In United States v. Alvarez, 567 U.S. __ (2012), the U.S. Supreme Court ruled that the Stolen Valor Act, a federal law that prohibited lying about receiving military medals, violated the First Amendment.
California man who lied about Congressional Medal prosecuted under Stolen Valor Act
Xavier Alvarez, a board member of the Three Valley Water District Board in Claremont, California, falsely claimed that he won the Congressional Medal of Honor in 1987. For this false statement, he faced prosecution under the Stolen Valor Act. He pled guilty but reserved the right to appeal his First Amendment claim. On appeal, the Ninth U.S. Circuit Court of Appeals ruled the law unconstitutional.
On further appeal, the U.S. Supreme Court ruled 6-3 that the law violated the First Amendment.
Supreme Court rules false speech can be protected
In his plurality opinion, Justice Anthony Kennedy rejected the government’s argument that false speech should fall into an unprotected category. Kennedy reasoned that sometimes false speech is protected as a way to ensure healthy protection for other expression.
Kennedy then noted that the law was a content-based restriction on speech. Such laws are constitutional only if they pass strict or exacting scrutiny. The government asserted that it had a compelling interest in protecting the integrity of the Medal of Honor. Kennedy agreed this was a compelling interest.

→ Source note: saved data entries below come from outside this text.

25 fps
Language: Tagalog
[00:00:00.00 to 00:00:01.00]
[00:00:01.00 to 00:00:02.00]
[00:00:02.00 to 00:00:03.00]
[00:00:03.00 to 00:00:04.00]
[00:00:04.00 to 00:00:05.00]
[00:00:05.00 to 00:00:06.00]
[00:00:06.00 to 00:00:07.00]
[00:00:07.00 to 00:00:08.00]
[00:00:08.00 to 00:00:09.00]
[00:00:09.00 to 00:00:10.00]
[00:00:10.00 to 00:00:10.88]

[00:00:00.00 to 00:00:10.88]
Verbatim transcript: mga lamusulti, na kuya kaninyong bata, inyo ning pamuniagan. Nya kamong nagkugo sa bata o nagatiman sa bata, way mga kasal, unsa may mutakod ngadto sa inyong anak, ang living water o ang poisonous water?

Court says Stolen Valor Act not narrowly tailored enough to address government interest
However, Kennedy reasoned that the law was not narrowly tailored enough to address the alleged harms associated with false claims of winning military honors. He noted that there was a less speech-restrictive alternative — a government-created database that lists the actual military medal-winners.
He explained that the better remedy was through the counterspeech doctrine – counter negative speech with positive speech first articulated by Justice Louis Brandeis in his concurring opinion in Whitney v. California (1927). “The remedy for speech that is false is speech that is true,” wrote Kennedy. “This is the ordinary response in a free society.”
Justice Stephen Breyer, joined by Justice Elena Kagan, wrote an opinion concurring only in the judgment. He would apply a version of intermediate scrutiny in examining the law but still invalidate it. Breyer quoted John Stuart Mill’s On Liberty for the proposition that false statements contribute to public debate because of the “the clear perception and livelier impression of truth, produced by its collision with error.”
New Stolen Valor Act criminalizes lies about military service with intent of financial gain
Justice Samuel Alito wrote a dissenting opinion, joined by Justices Antonin Scalia and Clarence Thomas. He wrote that “the right to free speech does not protect false factual statements that inflict real harm and serve no legitimate interest.”
In 2013, President Barrack Obama signed into law a new Stolen Valor Act, making it a federal crime if a person lies about their military service with the intent to obtain money, property or other tangible benefits.